When we think of a stochastic process we typically think of a potentially infinite collection of random variables indexed by either a countable (discrete time) or uncountable (continuous time) set. Even when we map at pixel resolution with a GP or model a fixed period of financial tick (discrete time) data with one, we can mathematically extend the same model to an arbitrary resolution or project to infinite extent without changing fundamentally the behaviour of the model or its learning rate with respect to the available data. In this paper, the index set is a finite collection of spectral pixels and their covariance function is learned using a Wishart prior from having thousands of multiple instances observed, assuming no wavelength dependent kernel structure. So, although one can technically call this a model based on the Gaussian process, that would only be true in the sense that any model that uses a standard Normal distribution could also be labelled as such.

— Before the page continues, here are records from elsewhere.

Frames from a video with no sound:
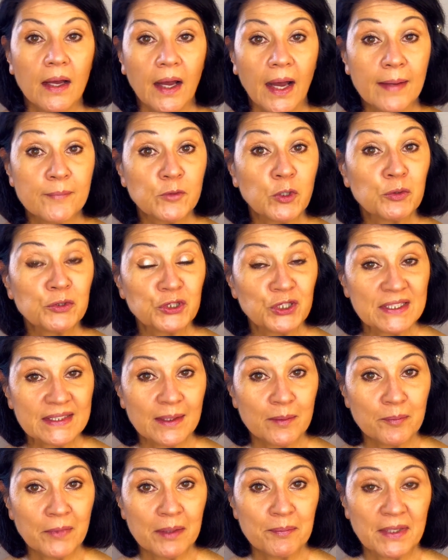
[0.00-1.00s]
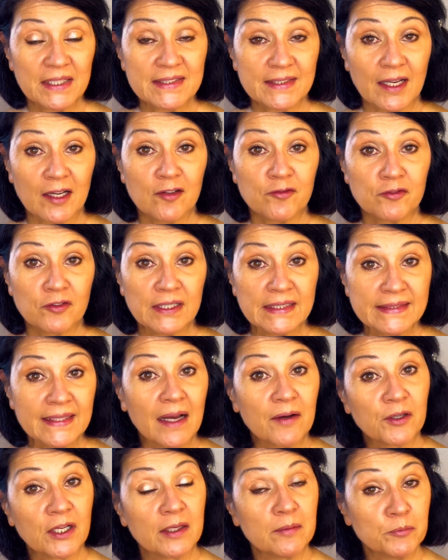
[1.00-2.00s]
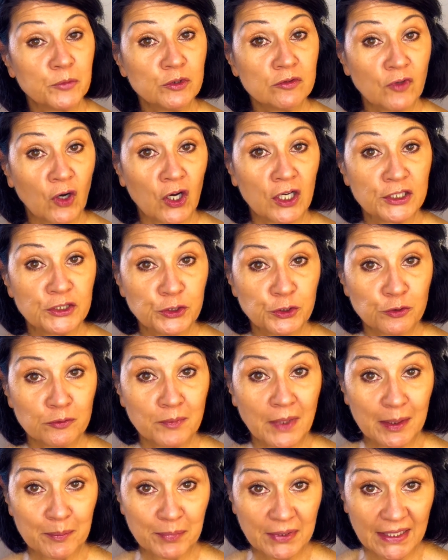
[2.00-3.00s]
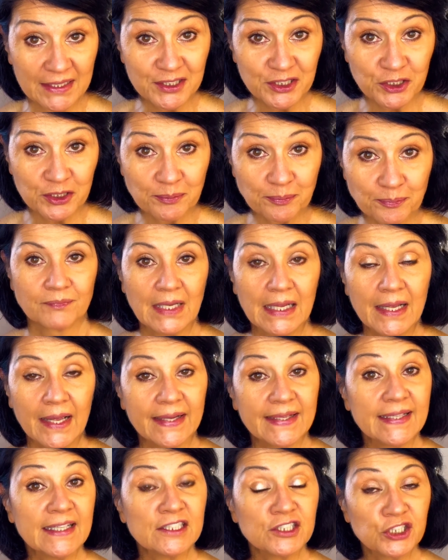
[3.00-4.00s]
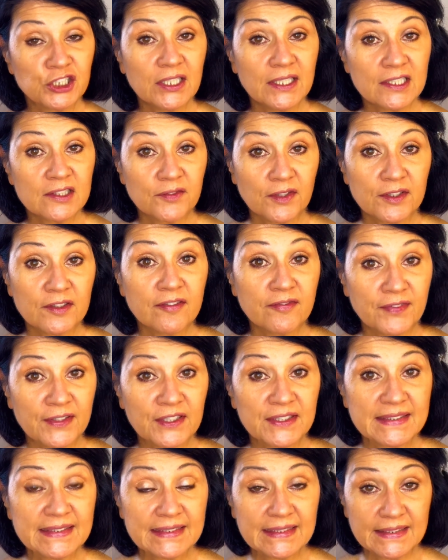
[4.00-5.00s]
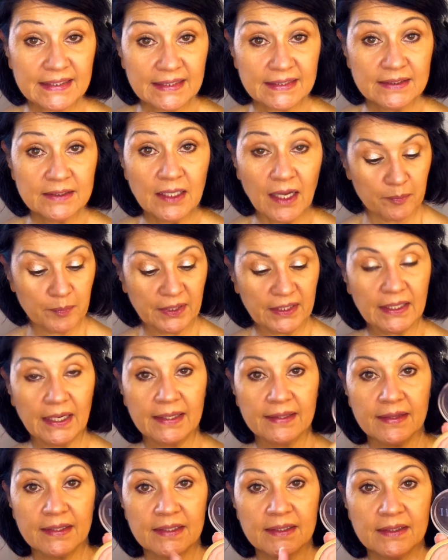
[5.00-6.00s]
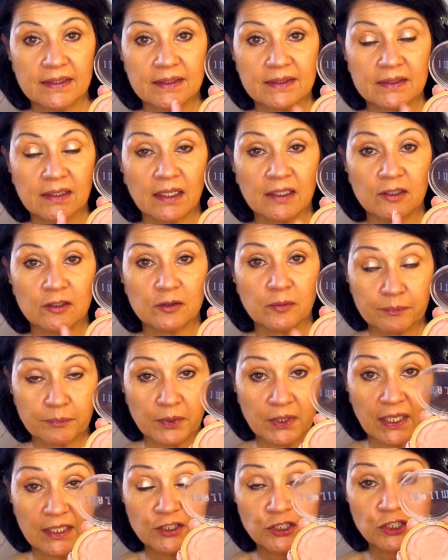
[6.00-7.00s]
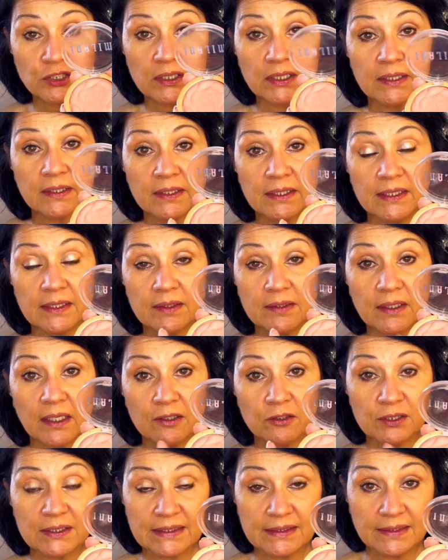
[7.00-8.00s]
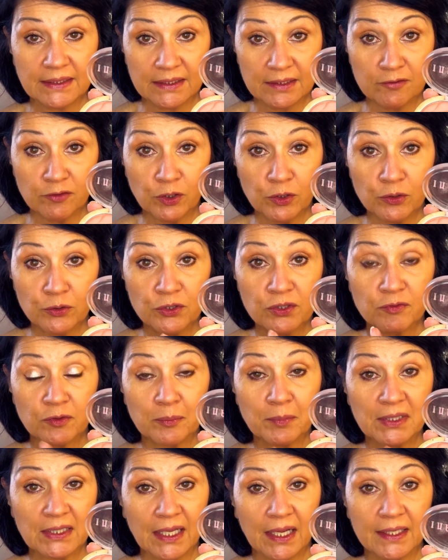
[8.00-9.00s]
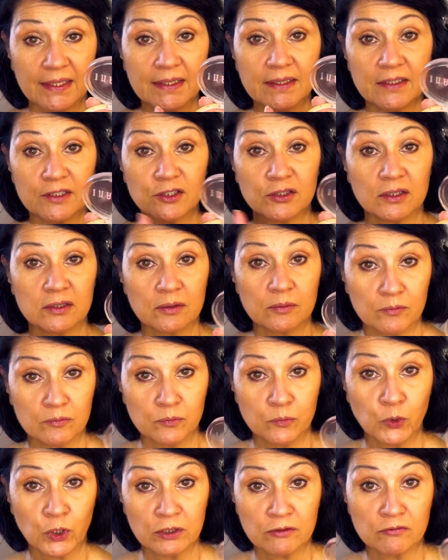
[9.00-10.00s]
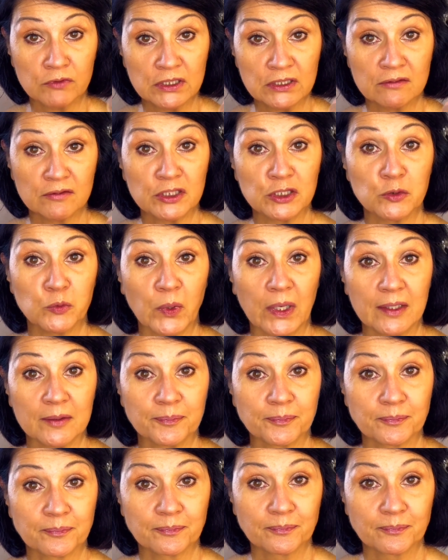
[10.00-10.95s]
I'm going to skip my mascara for right now and move on to my blush. And again, she has very fair skin, but I think this color blush in the color Tea Rose from Milani is going to work really, really well.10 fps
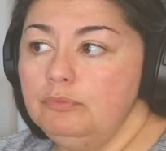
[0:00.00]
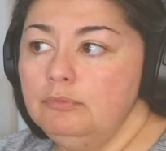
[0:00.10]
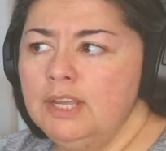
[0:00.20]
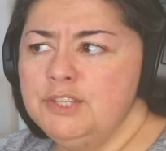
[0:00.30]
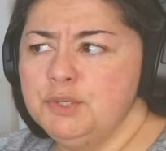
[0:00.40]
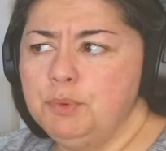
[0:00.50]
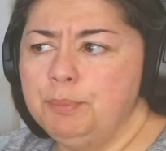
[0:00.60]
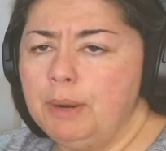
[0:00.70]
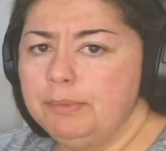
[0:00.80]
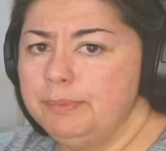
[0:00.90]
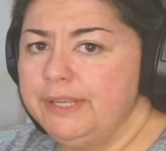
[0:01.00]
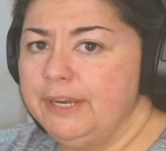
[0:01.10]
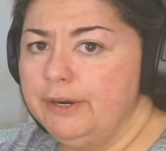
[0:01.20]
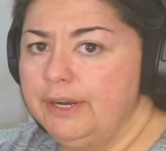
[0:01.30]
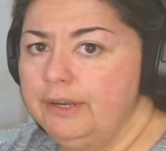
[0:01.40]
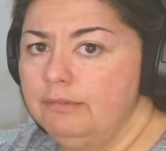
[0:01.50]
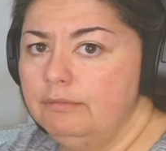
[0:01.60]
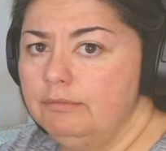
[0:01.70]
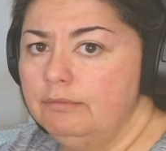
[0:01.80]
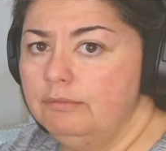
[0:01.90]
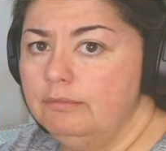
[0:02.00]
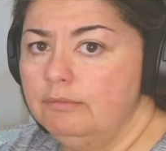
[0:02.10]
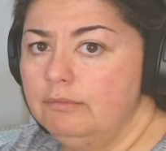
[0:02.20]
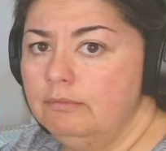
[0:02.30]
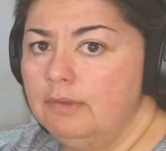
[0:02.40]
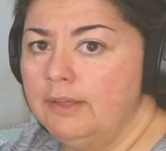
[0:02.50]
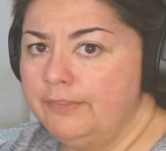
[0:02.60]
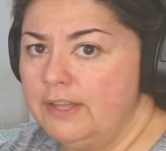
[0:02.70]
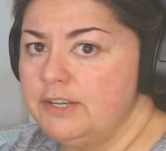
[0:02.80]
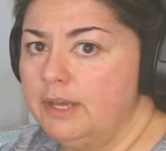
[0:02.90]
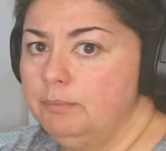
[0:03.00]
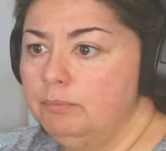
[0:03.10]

And so we'll probably hear it at that time.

Aside from enjoyable pedantry, there is actual value in identifying the optimal description of the model class (here: high dimensional Gaussian mixture model) since it allows one to identify statistical theory and existing methods to understand and implement this model class. I must admit that it’s not a topic I have much experience in, but a quick google search returns papers by a number of known experts in high dimensional covariance estimation for instance [1, 2].